## [Task details]
The lines to find are those in the entries that hold the word "frames"; copy every one of them.

## [Material for the task]
»»

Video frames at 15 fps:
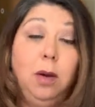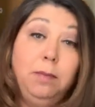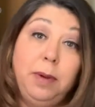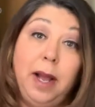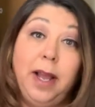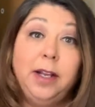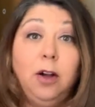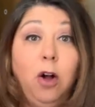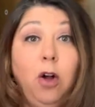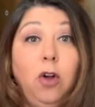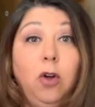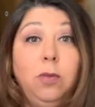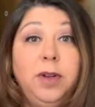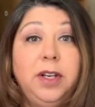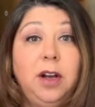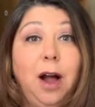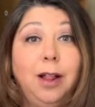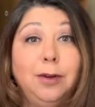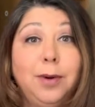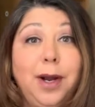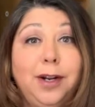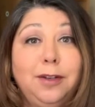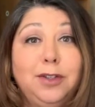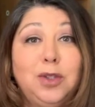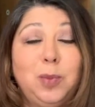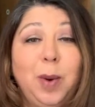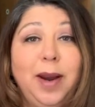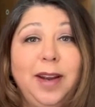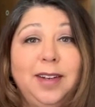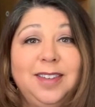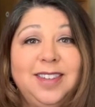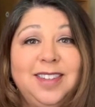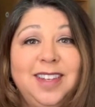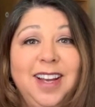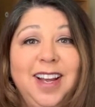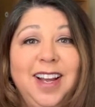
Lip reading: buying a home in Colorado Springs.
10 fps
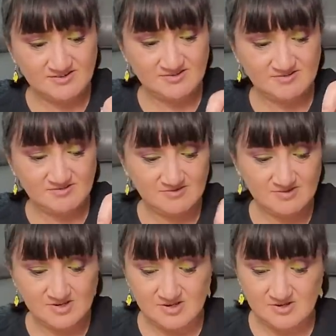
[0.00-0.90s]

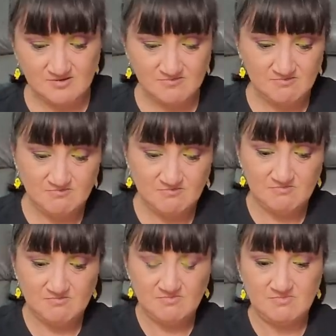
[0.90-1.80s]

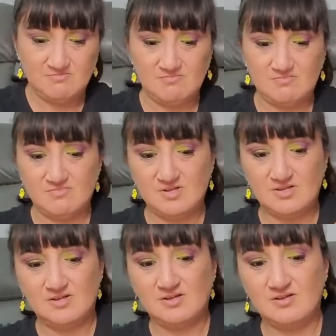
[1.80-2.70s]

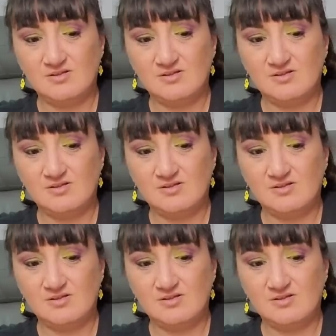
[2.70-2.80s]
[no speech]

««
»»

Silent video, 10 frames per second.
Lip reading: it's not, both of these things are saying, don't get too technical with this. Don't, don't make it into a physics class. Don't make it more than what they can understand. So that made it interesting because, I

««

## [Exercise output]
Video frames at 15 fps:
Silent video, 10 frames per second.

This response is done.